- _Records shown_:

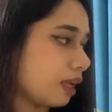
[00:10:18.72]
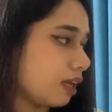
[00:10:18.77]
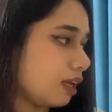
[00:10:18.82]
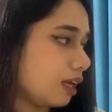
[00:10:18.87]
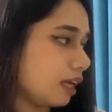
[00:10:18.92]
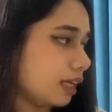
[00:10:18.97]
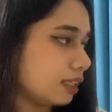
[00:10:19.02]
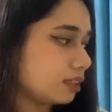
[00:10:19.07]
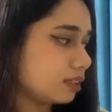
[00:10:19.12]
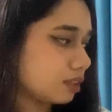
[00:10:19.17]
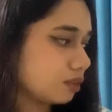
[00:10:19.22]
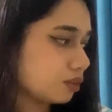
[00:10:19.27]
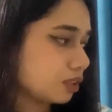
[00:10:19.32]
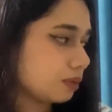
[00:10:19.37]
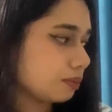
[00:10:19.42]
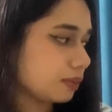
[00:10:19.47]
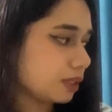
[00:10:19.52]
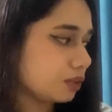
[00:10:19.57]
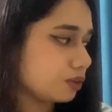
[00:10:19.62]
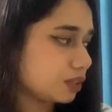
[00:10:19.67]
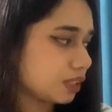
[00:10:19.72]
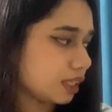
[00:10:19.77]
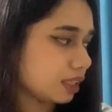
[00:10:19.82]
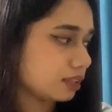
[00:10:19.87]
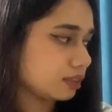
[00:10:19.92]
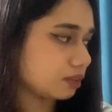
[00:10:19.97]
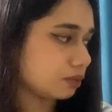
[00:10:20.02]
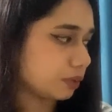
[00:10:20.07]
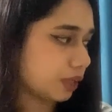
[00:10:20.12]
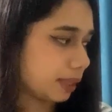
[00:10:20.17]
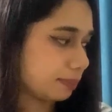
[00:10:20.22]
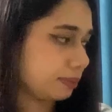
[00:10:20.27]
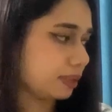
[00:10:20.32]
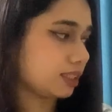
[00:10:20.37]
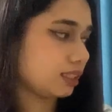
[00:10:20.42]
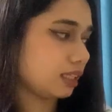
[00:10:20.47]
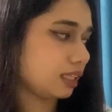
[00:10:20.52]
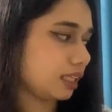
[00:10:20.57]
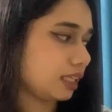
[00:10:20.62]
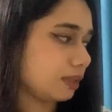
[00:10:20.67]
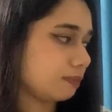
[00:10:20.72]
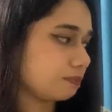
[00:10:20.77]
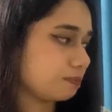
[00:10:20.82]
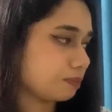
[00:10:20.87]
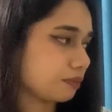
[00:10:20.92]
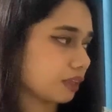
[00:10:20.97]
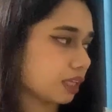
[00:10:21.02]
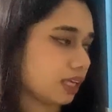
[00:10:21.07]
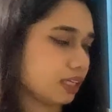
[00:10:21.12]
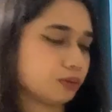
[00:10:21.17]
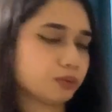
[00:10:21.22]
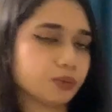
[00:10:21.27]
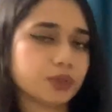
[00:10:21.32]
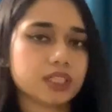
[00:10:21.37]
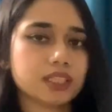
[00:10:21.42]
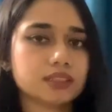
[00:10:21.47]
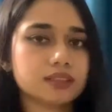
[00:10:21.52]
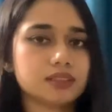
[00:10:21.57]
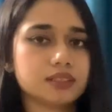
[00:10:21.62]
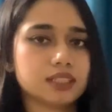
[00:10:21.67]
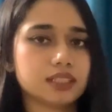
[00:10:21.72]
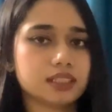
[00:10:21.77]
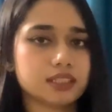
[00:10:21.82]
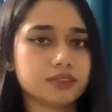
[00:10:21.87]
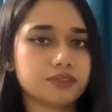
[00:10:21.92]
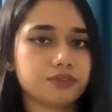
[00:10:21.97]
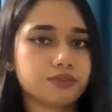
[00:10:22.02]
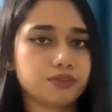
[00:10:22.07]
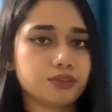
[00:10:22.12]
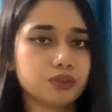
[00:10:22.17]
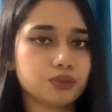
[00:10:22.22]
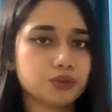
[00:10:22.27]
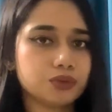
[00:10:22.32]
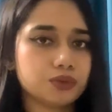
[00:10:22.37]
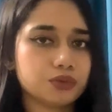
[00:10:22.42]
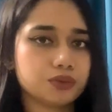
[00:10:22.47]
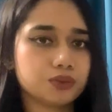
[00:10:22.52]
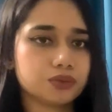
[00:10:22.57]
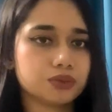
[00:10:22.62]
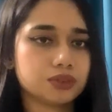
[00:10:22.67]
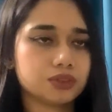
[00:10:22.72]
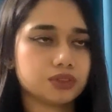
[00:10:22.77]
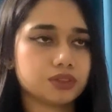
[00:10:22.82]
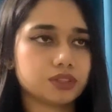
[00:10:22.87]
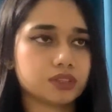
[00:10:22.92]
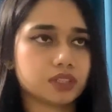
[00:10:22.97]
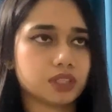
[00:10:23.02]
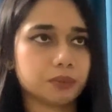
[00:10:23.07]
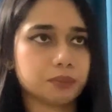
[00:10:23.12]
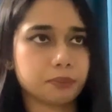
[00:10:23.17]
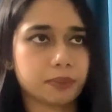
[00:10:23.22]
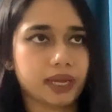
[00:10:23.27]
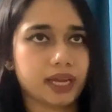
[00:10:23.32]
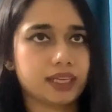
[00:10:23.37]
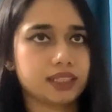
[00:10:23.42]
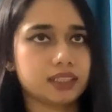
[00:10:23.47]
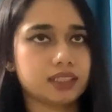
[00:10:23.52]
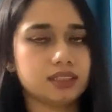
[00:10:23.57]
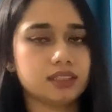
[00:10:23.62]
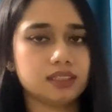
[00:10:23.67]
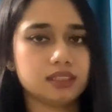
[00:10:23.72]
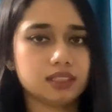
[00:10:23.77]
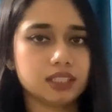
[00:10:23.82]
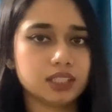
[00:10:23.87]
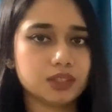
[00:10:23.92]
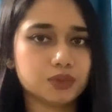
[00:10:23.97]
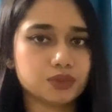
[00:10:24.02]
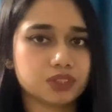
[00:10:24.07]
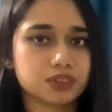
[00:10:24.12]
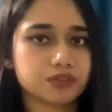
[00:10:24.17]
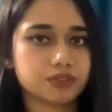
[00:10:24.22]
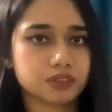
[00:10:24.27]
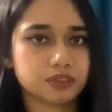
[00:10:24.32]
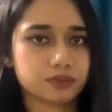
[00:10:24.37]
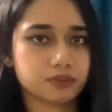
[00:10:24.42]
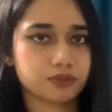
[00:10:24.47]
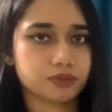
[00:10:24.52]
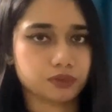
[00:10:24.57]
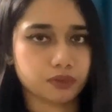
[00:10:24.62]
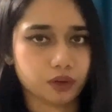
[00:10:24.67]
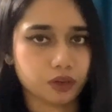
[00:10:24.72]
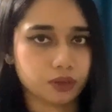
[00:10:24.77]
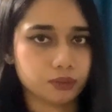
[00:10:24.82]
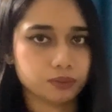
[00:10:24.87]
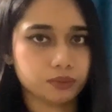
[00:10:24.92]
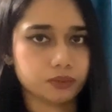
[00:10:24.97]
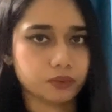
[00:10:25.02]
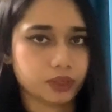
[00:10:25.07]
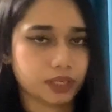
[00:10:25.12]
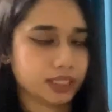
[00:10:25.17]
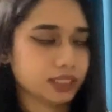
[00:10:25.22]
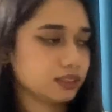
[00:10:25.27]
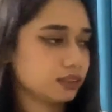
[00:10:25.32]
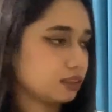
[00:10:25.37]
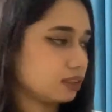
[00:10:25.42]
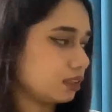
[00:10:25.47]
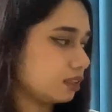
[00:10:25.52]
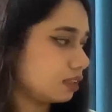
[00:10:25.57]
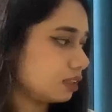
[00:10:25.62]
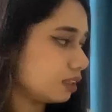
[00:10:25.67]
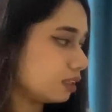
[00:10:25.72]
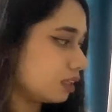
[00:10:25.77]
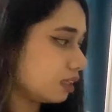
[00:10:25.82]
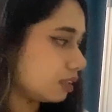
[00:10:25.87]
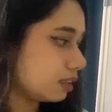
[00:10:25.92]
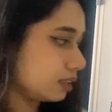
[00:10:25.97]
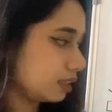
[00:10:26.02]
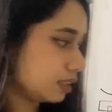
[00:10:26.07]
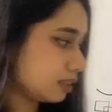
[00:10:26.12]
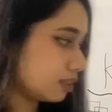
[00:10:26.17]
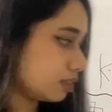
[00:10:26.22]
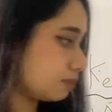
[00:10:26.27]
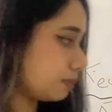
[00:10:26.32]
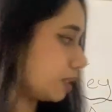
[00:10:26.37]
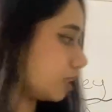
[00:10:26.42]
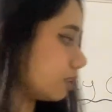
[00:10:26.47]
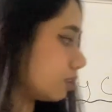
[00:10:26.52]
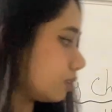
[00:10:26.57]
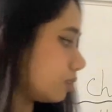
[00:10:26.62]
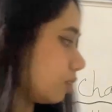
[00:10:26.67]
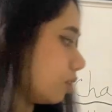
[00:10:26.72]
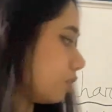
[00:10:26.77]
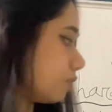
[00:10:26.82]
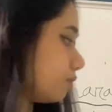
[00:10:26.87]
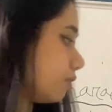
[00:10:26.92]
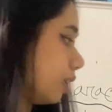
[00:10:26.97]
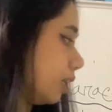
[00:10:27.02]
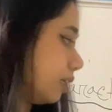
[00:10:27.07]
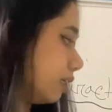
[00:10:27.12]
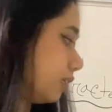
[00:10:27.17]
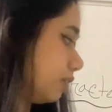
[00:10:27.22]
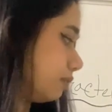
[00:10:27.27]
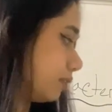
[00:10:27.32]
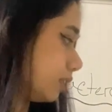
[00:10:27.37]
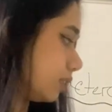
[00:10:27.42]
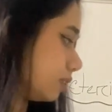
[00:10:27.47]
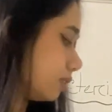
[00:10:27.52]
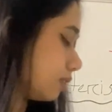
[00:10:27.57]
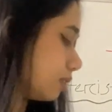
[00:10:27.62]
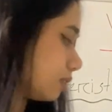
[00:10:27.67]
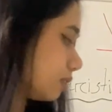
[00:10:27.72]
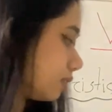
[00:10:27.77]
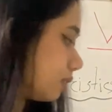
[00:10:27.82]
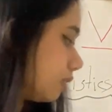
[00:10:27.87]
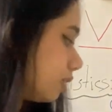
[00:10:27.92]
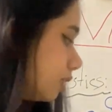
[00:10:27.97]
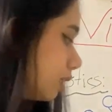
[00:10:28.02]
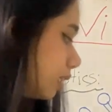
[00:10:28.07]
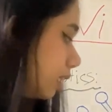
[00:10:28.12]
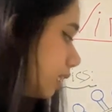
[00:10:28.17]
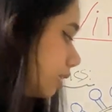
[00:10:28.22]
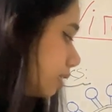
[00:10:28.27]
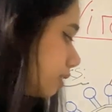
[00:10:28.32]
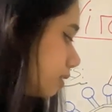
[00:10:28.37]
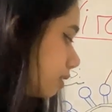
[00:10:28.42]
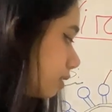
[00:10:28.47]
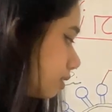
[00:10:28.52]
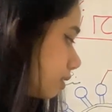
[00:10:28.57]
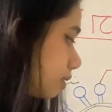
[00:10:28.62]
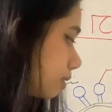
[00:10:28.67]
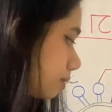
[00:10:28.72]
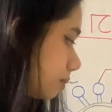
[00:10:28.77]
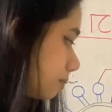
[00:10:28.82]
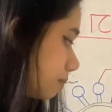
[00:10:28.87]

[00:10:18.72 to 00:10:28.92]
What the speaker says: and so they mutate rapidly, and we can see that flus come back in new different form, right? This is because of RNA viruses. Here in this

...

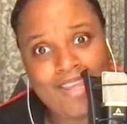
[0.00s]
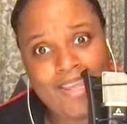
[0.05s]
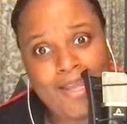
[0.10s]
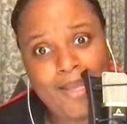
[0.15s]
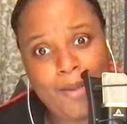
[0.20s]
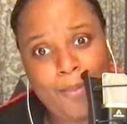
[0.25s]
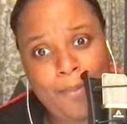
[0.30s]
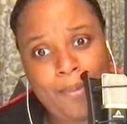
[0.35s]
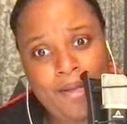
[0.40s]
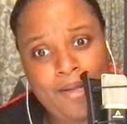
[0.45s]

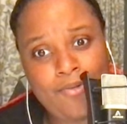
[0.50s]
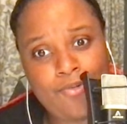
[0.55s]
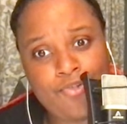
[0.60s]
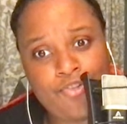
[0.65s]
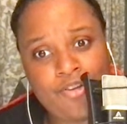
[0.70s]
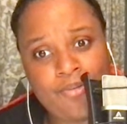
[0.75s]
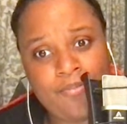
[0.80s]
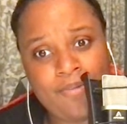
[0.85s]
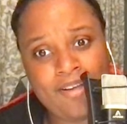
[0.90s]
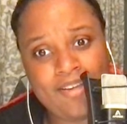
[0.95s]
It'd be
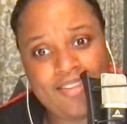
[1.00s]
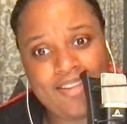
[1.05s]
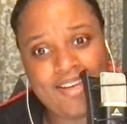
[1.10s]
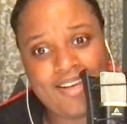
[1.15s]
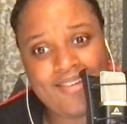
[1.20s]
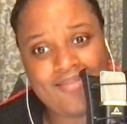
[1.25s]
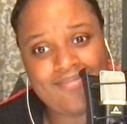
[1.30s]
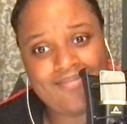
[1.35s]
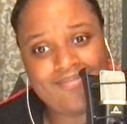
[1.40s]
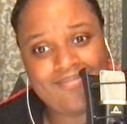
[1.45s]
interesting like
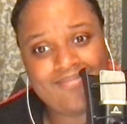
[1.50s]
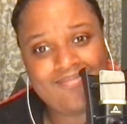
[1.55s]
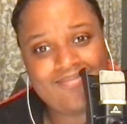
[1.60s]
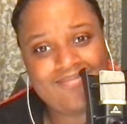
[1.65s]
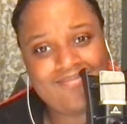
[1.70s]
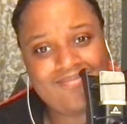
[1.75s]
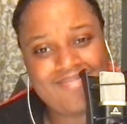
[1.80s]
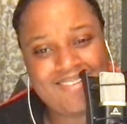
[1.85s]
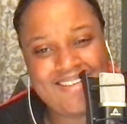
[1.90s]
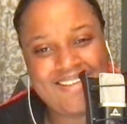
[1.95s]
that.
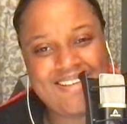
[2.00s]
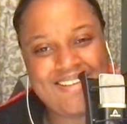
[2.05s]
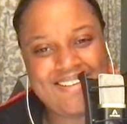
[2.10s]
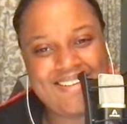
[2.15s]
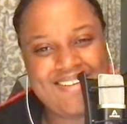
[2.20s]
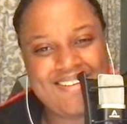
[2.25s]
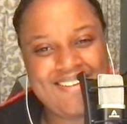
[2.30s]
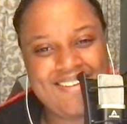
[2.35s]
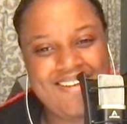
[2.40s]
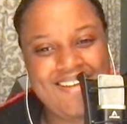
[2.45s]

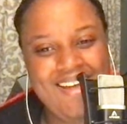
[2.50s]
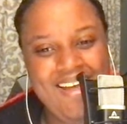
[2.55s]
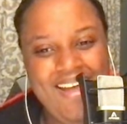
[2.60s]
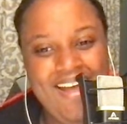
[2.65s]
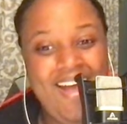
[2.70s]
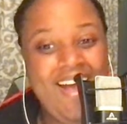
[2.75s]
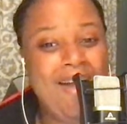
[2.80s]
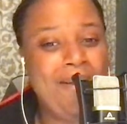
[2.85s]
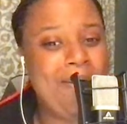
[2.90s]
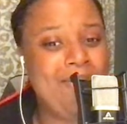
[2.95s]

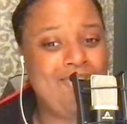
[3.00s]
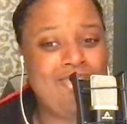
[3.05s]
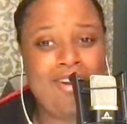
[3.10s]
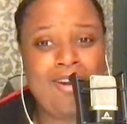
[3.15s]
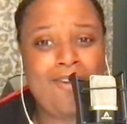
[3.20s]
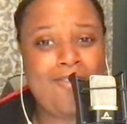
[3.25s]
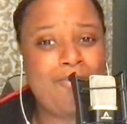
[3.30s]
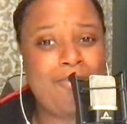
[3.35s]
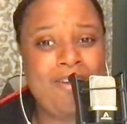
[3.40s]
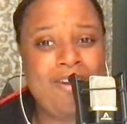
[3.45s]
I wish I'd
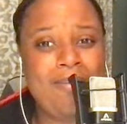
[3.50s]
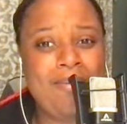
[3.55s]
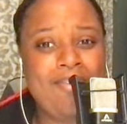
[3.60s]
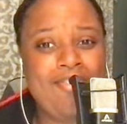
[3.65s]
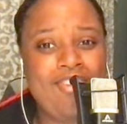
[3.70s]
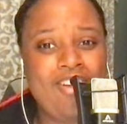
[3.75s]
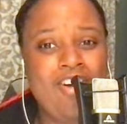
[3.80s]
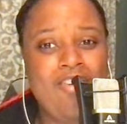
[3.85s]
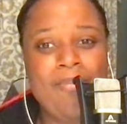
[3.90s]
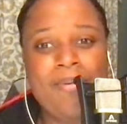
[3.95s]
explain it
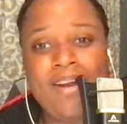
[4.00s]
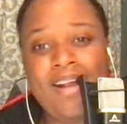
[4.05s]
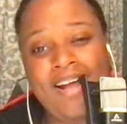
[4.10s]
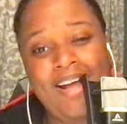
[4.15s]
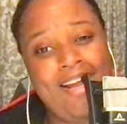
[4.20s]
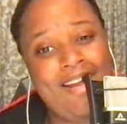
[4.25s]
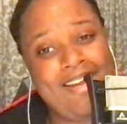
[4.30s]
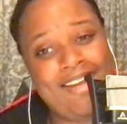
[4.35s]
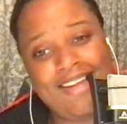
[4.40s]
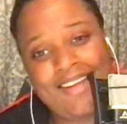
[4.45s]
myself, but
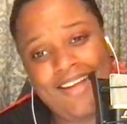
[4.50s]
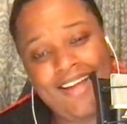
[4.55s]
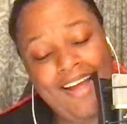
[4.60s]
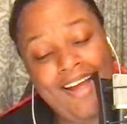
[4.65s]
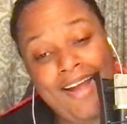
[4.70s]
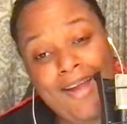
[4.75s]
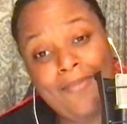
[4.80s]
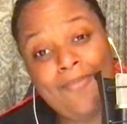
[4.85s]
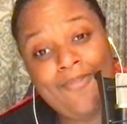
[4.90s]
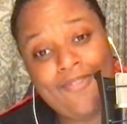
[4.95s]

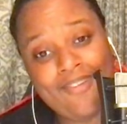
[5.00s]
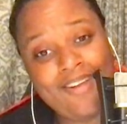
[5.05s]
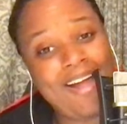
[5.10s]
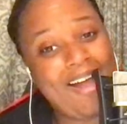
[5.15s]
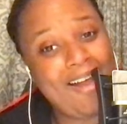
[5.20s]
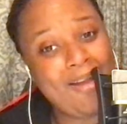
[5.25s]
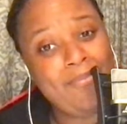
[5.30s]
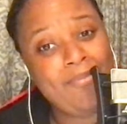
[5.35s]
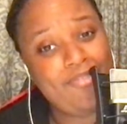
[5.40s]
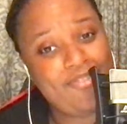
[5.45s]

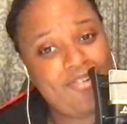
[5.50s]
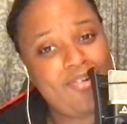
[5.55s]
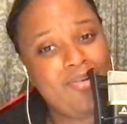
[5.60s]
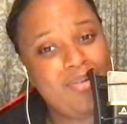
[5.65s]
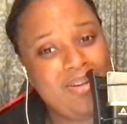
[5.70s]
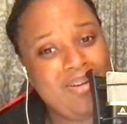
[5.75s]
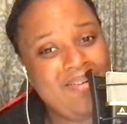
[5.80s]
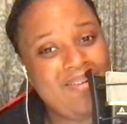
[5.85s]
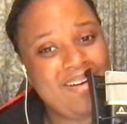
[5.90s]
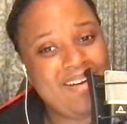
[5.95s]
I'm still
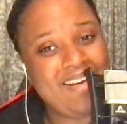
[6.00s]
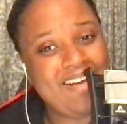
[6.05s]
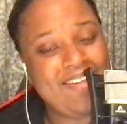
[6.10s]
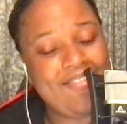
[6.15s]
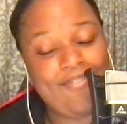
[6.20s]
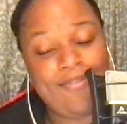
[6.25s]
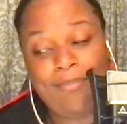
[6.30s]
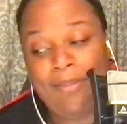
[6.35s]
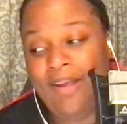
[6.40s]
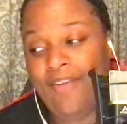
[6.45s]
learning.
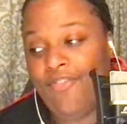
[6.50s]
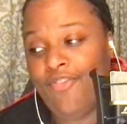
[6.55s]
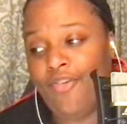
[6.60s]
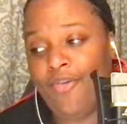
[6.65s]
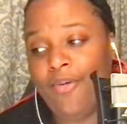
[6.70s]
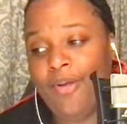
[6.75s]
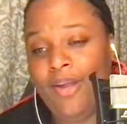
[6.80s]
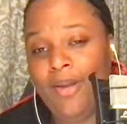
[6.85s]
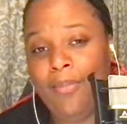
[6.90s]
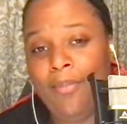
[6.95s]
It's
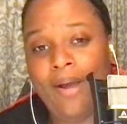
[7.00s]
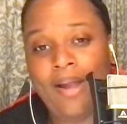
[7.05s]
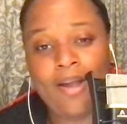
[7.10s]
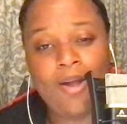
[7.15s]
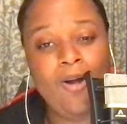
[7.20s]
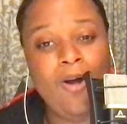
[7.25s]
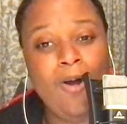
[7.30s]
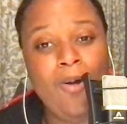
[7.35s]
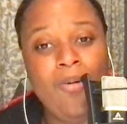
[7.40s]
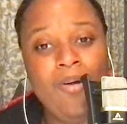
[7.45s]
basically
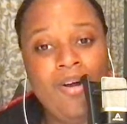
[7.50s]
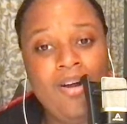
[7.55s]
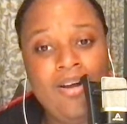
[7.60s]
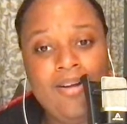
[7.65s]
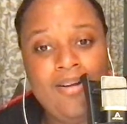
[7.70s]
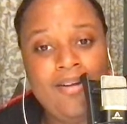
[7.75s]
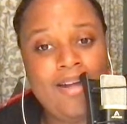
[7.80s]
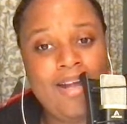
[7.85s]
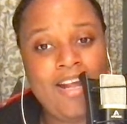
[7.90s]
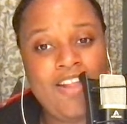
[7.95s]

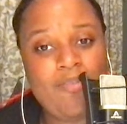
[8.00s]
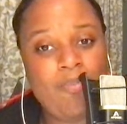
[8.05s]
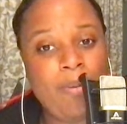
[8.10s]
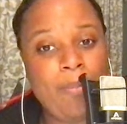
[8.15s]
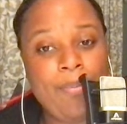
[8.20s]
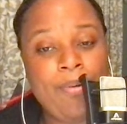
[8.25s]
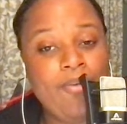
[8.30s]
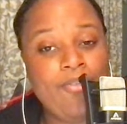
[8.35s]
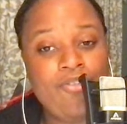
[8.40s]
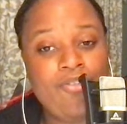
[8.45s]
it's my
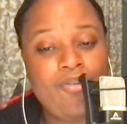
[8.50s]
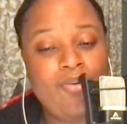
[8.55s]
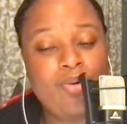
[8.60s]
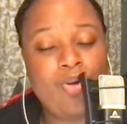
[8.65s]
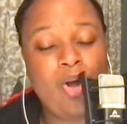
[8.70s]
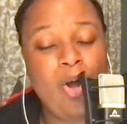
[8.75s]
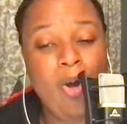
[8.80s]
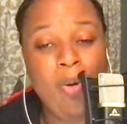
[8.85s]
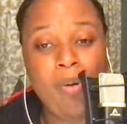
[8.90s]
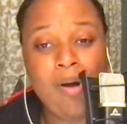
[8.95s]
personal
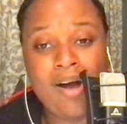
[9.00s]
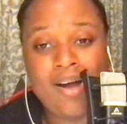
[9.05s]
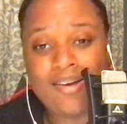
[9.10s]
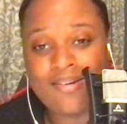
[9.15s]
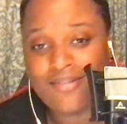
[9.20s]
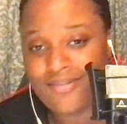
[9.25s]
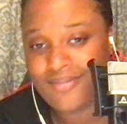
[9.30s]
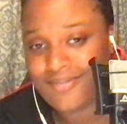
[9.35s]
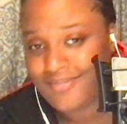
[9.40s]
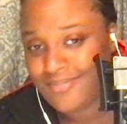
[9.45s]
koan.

- _Prompt_:
Starting at the line containing "[00:10:28.17]" and stopping at the line containing "What the speaker", output each line exactly as it appears above. Leave out the pictures.

- _Answer_:
[00:10:28.17]
[00:10:28.22]
[00:10:28.27]
[00:10:28.32]
[00:10:28.37]
[00:10:28.42]
[00:10:28.47]
[00:10:28.52]
[00:10:28.57]
[00:10:28.62]
[00:10:28.67]
[00:10:28.72]
[00:10:28.77]
[00:10:28.82]
[00:10:28.87]

[00:10:18.72 to 00:10:28.92]
What the speaker says: and so they mutate rapidly, and we can see that flus come back in new different form, right? This is because of RNA viruses. Here in this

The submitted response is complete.